Какая жалость, подумал он со злостью, что хоть и сидел рядом с сильнейшим из чародеев, но чар не набрался. Разве что застольных. А то бы, скажем, превратился в волка, пробежал бы верст десять, снова бы в человека, а дальше на своих двоих... И все, что на нем, тоже превращалось бы, к примеру, в грязь на шерсти или добавочную шерсть... Так нет же, не научился! А побежишь волком, останешься без штанов.
Он грянулся оземь, превратился в волка. Рыча от бессильной злости, неумело сложил на портки пояс и оружие, браслеты, кое-как завязал в узел, до чего же лапы неумелее рук, взял в пасть и понесся легкими волчьими прыжками. Если кто и увидит волка с узлом в пасти, ну подумает, что зверь украл ребенка, как случается нередко. Эка невидаль. На бегу мелькнула мысль, что проще бы сперва вязать узел, а потом задом о землю. Но хорошая мысля приходит опосля, кто-то умен сразу, а вот он — потом...

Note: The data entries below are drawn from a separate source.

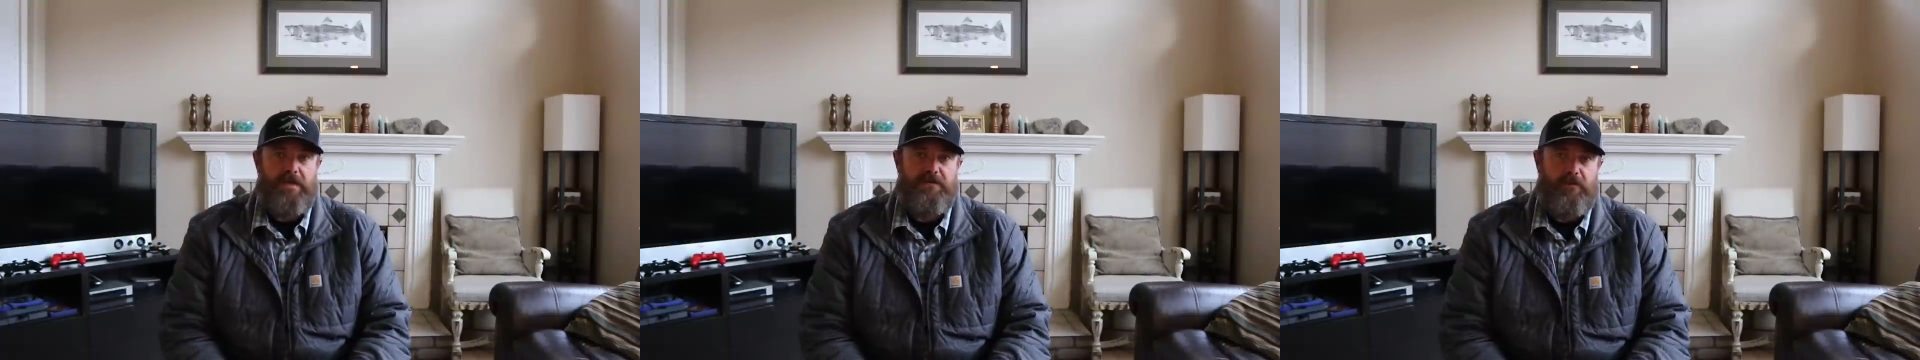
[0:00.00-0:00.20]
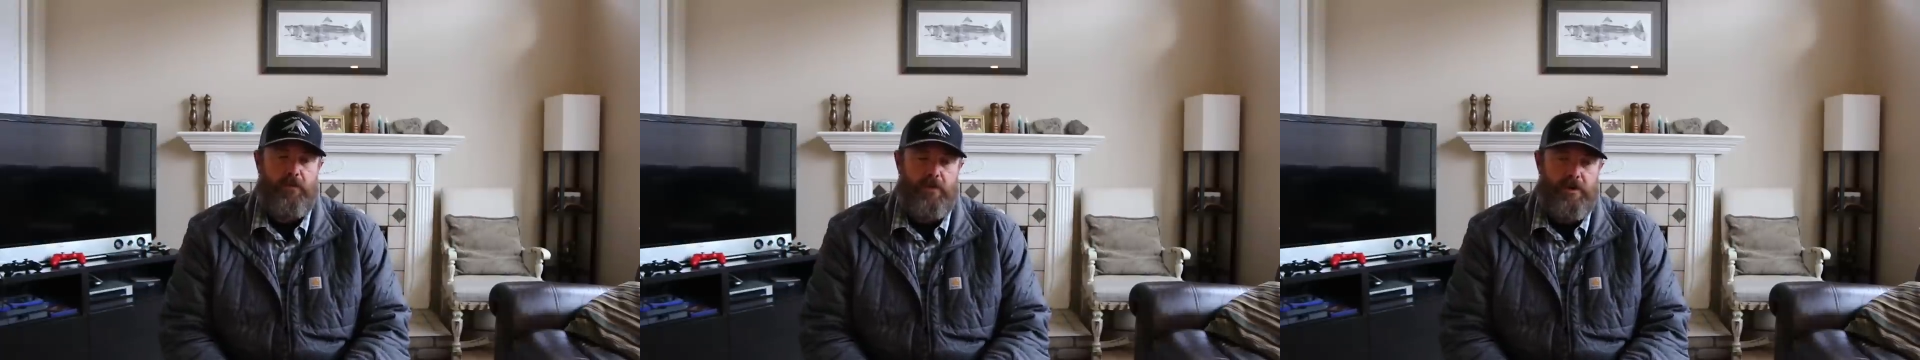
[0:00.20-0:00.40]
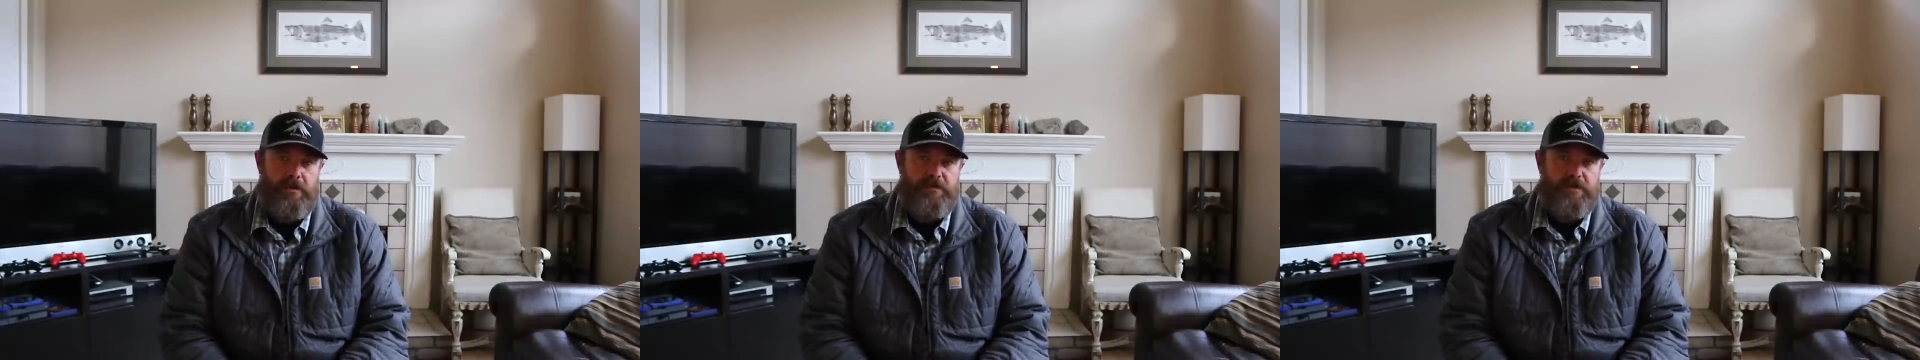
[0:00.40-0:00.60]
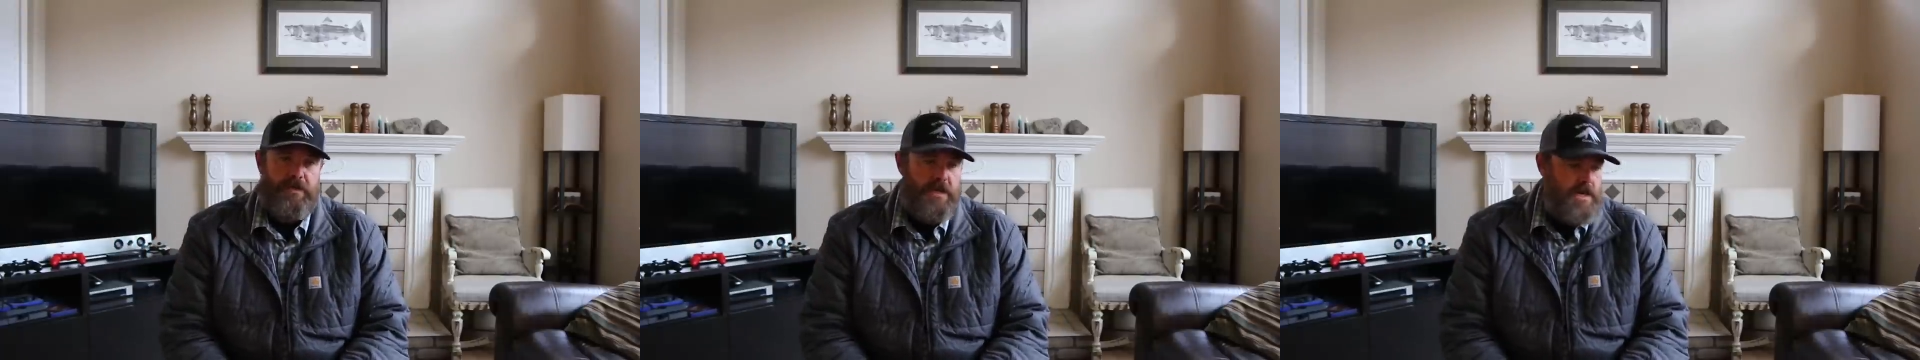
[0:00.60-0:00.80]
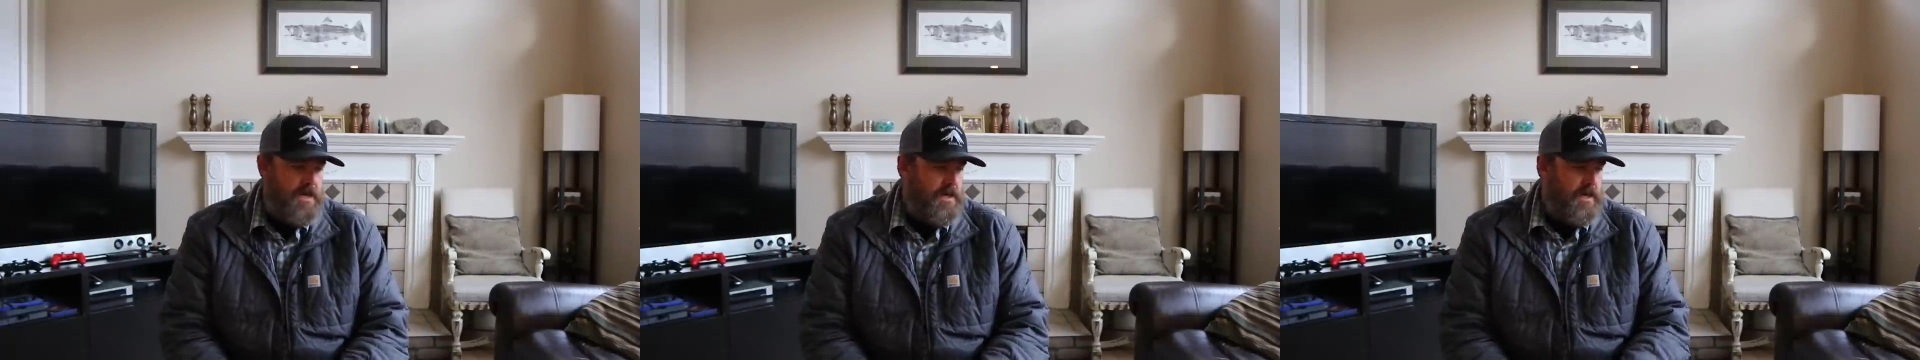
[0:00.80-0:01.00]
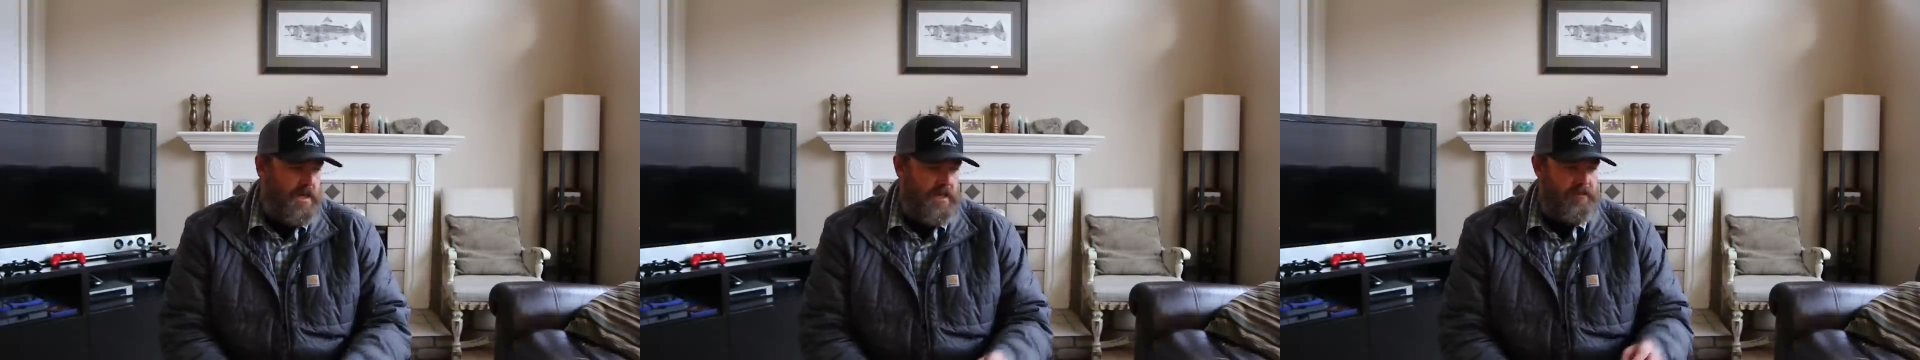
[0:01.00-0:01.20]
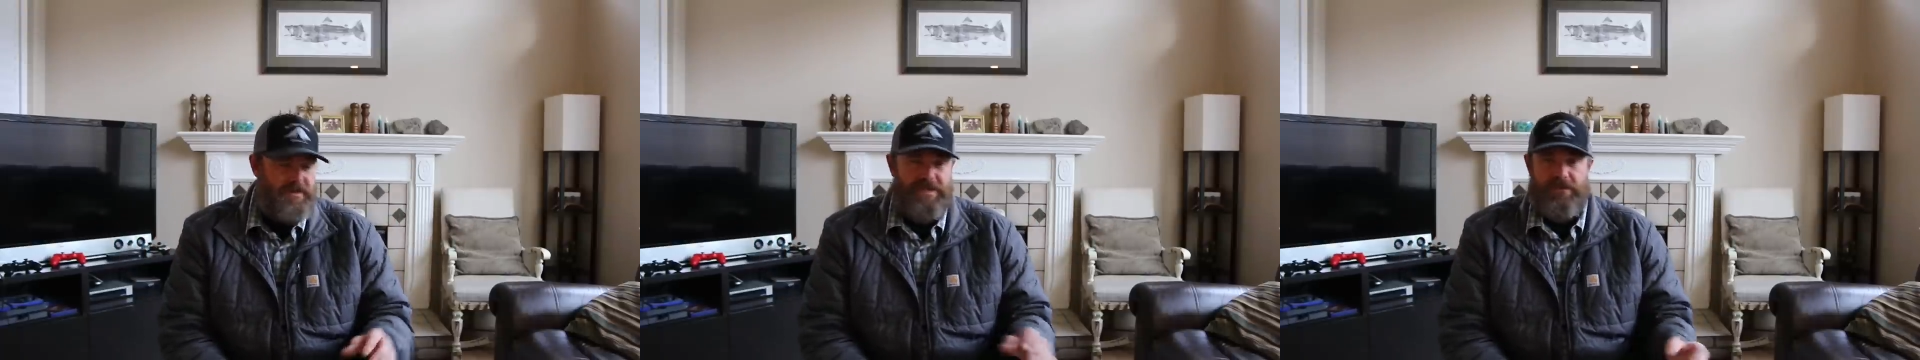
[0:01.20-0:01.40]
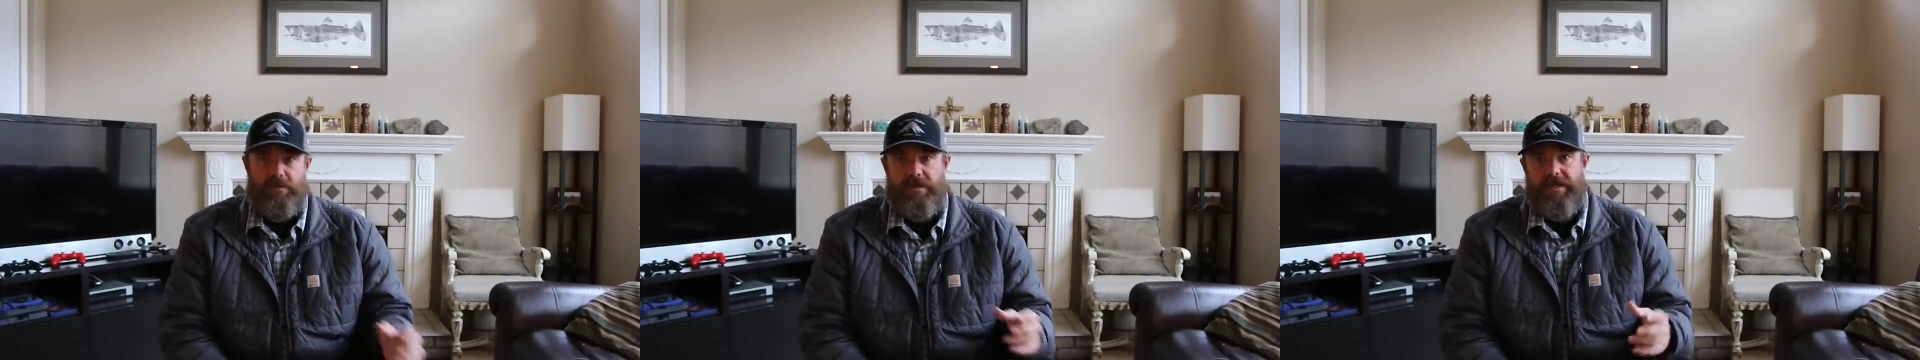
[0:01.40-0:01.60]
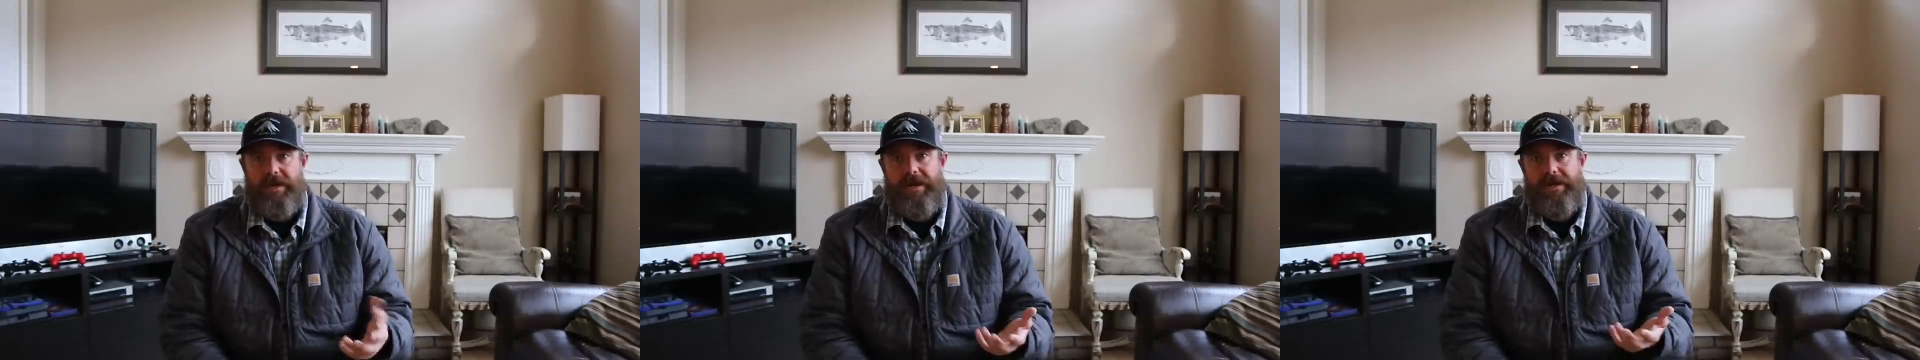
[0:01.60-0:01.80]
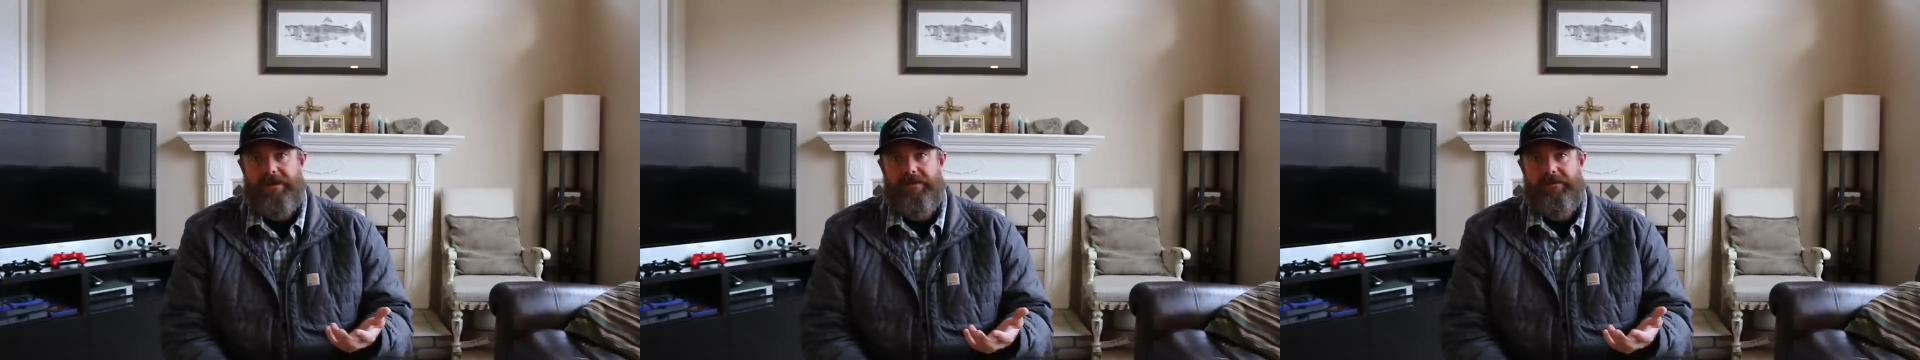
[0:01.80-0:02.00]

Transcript: forums, this one kind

Лишь к полудню начал уставать, голод заставил в первую очередь вычленять запахи дичи. Наткнувшись на ручеек, он запрятал узел в кусты, сбегал в чащу, почти сразу наткнулся на гнездо с яйцами. Птаха так орала и напрыгивала, пока пил яйца, что изловчился и достал в прыжке. Тонкие кости захрустели в пасти, кровь была теплой и соленой, но сил прибавилось сразу, а усталость отступила.
Для овладения волшбой требуется тишина, уединение, уход от галдящего суетного мира. Потому люди, желающие овладеть чародейством, уходят в горы, селятся в дальних пещерах, ищут редкие травы, волшебные камешки, усиливающие мощь.